It’s been almost five years since we launched Uncapped, and we have never had an outage. However, good things can’t last forever, and last week, for the first time, we experienced a technical issue preventing customers from registering.
As we strive for complete transparency and a world-class engineering culture, we want to share what has happened and what we learned openly.
Architecture overview
Our system is based on a few microservices that run in a Google Kubernetes Engine cluster. Each service is available in 3 instances distributed to each zone. Each microservice is written in Java 21 and uses Spring underneath. Having multiple services has its pros and cons. One of the problems we used to have early on is keeping dependencies up to date. To deliver value and keep services up to date we rely on the opinionated starter-like (fans of Spring Boot will know the concept) library that provides capabilities like Observability or Messaging Autoconfigurations. A snapshot version of the Bill of Material provides the starter library version, which is later pulled by all services. That way, we can quickly update all services and introduce new capabilities without a hassle.
Timeline of what has happened
- At 3.04, around 8 AM GMT, one of our engineers started working on updating the version of the Open telemetry library we use to provide our system’s observability.
- The new starter was released on 3.04 at 10:34 AM and tested on 1 app—the application worked fine.
- After testing, as our apps are nearly the same, on 3.04 at 1:19 PM, the newest version of the starter was made available for the other services.
- At 10:12 PM, the User app received an updated starter and a new version of it landed in our production environment at 10:22 PM.
- At 3:14 PM, the team changed the value of the Open telemetry property OTEL_SDK_DISABLED=true. The change is system-wide and applied in Vault. Unfortunately, The User service wasn’t restarted to pick up the new property.
- At 9:52 PM, the first instance of the app crashing with out-of-memory errors. Kubernetes scheduler tried to recover it but failed to start up a new instance due to misconfiguration of properties introduced in the newest release.
- Over the next 10 minutes, 2 more instances died, making the whole app unavailable to users.

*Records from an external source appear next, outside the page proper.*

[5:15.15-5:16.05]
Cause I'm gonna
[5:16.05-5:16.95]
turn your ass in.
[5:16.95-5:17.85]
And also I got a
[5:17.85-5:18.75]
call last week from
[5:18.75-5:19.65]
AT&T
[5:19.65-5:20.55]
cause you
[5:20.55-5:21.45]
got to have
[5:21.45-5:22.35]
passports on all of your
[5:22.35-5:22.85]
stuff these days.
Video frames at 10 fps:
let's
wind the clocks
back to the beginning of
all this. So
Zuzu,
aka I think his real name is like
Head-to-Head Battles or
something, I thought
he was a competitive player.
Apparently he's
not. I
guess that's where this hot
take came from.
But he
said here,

- At 10:02 PM, our external monitoring provider (Better Uptime) detected that the app didn’t work and informed us about downtime in 3 different places:
- Incident update posted to Slack channel
- Email to the on-call officer
- SMS to the on-call officer
- Unfortunately, the SMS didn’t reach the on-call person’s mobile phone, and no one saw other updates.
- At 05.04 5:09 AM CET, one of the employees reported issues to our Head of engineering via Slack.

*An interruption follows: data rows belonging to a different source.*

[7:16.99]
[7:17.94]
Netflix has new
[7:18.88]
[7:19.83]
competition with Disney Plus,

- At 5.04 8:00 AM, other engineers noticed information about issues and started investigating issues.
- Engineers examining issues only see this message, which indicates property set on a per-service basis
Property: otel.resource.attributes
Value: "service.name=users"
Origin: System Environment Property "OTEL_RESOURCE_ATTRIBUTES"
Reason: org.springframework.core.convert.ConverterNotFoundException: No converter found capable of converting from type [java.lang.String] to type [java.util.Map<java.lang.String, java.lang.String>]
What went wrong, and what have we done to avoid it in the future
After the system had been stable, we started to find the root cause. After digging deep, we realized that it contained a bug. Disabling the SDK also disabled registering necessary converters, which prevented other beans from correctly initialising and the App from starting.
As you probably already realised, many things didn’t go as we could expect.
We were too dependent on the single-person on-call and non-formal incident management process. We must also improve internal communication so changes impacting multiple apps are communicated. Also, we found that the User app crashed regularly in the few days before downtime. But as OOM Kills was pushed to the general alert channel, it disappeared in the burden of messages.
As the next steps, we immediately added more people to the on-call rotation and created an escalation policy in case the downtime was not acknowledged. We are also improving internal, automatic communication about newly released changes in the Starter library and moving away from the snapshot version of BOM. Because we use the Renovate plugin to keep other dependencies up to date, it should help us achieve the pace we need and keep things running without breaking things. Another action point is to reiterate our approach to alerts and alert hell. OOM errors and app crashes will become the highest priority and be assigned per team.